Generating Reading Comprehension Exercises with Large Language Models for Educational Applications
This work addresses the need for personalized and high-quality educational content generation, but it is incremental as it builds on existing LLM capabilities for a specific domain.
The paper tackles the problem of automatically generating English reading comprehension exercises for educational applications by proposing a new LLM framework called RCEG, which uses fine-tuned models and a discriminator to improve quality, resulting in significant improvements in relevance and cognitive appropriateness as measured by metrics like content diversity and factual accuracy.
With the rapid development of large language models (LLMs), the applications of LLMs have grown substantially. In the education domain, LLMs demonstrate significant potential, particularly in automatic text generation, which enables the creation of intelligent and adaptive learning content. This paper proposes a new LLMs framework, which is named as Reading Comprehension Exercise Generation (RCEG). It can generate high-quality and personalized English reading comprehension exercises automatically. Firstly, RCEG uses fine-tuned LLMs to generate content candidates. Then, it uses a discriminator to select the best candidate.

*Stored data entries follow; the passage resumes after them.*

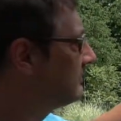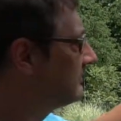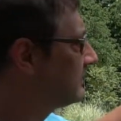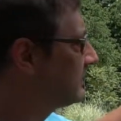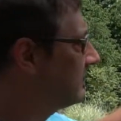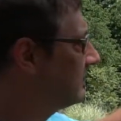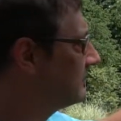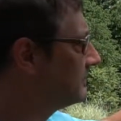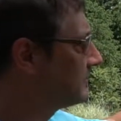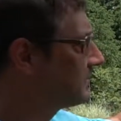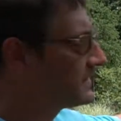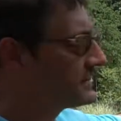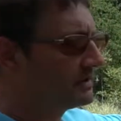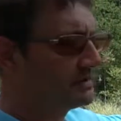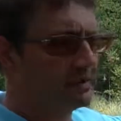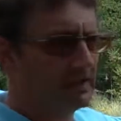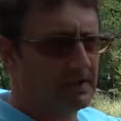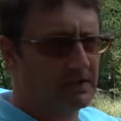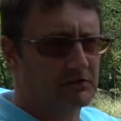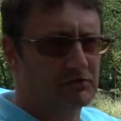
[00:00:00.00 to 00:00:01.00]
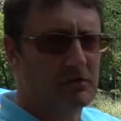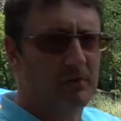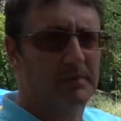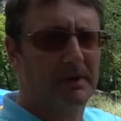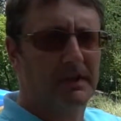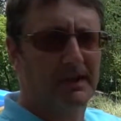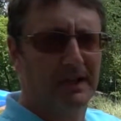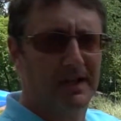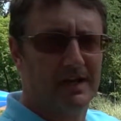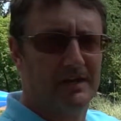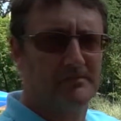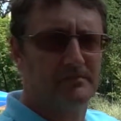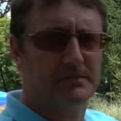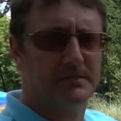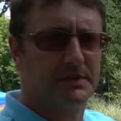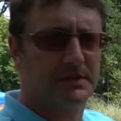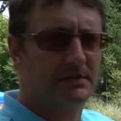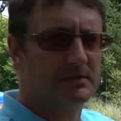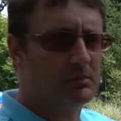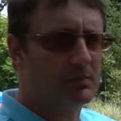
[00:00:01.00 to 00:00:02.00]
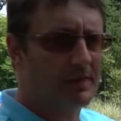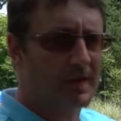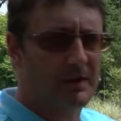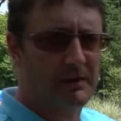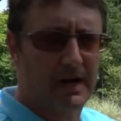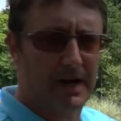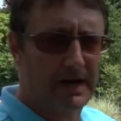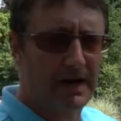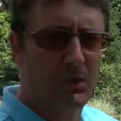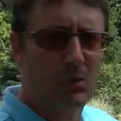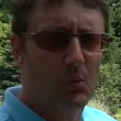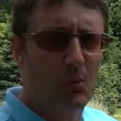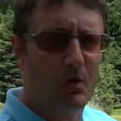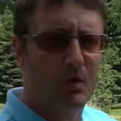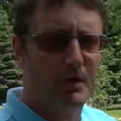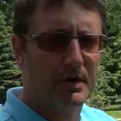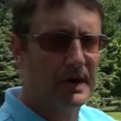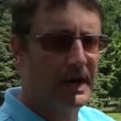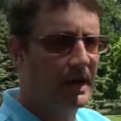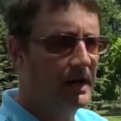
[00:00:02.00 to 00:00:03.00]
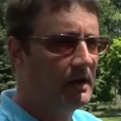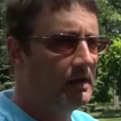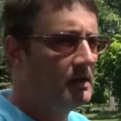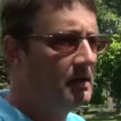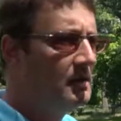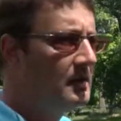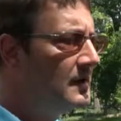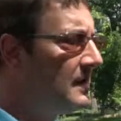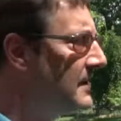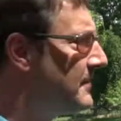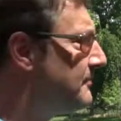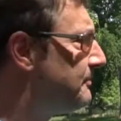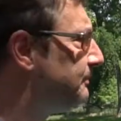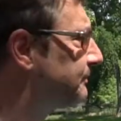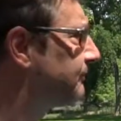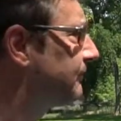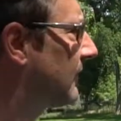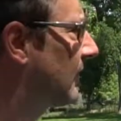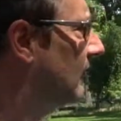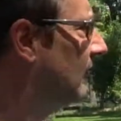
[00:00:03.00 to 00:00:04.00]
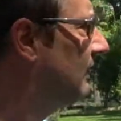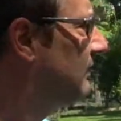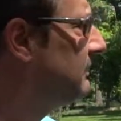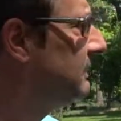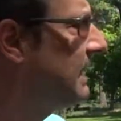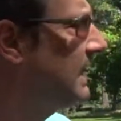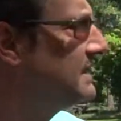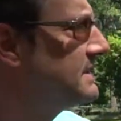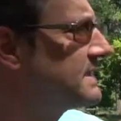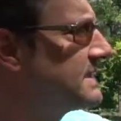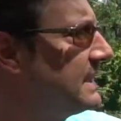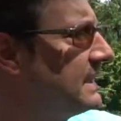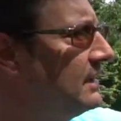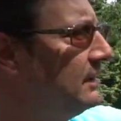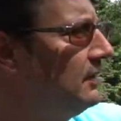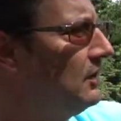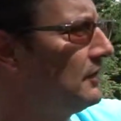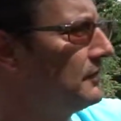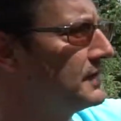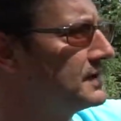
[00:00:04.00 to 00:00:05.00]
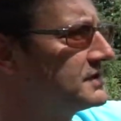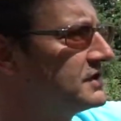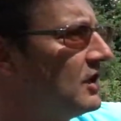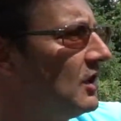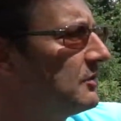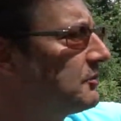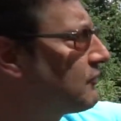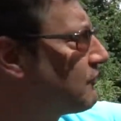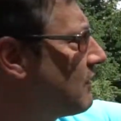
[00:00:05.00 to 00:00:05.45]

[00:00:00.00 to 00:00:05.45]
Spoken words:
So suddenly dropping limbs without any warning. You can see along the top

Finally, the quality of the generated content has been improved greatly. To evaluate the performance of RCEG, a dedicated dataset for English reading comprehension is constructed to perform the experiments, and comprehensive evaluation metrics are used to analyze the experimental results. These metrics include content diversity, factual accuracy, linguistic toxicity, and pedagogical alignment. Experimental results show that RCEG significantly improves the relevance and cognitive appropriateness of the generated exercises.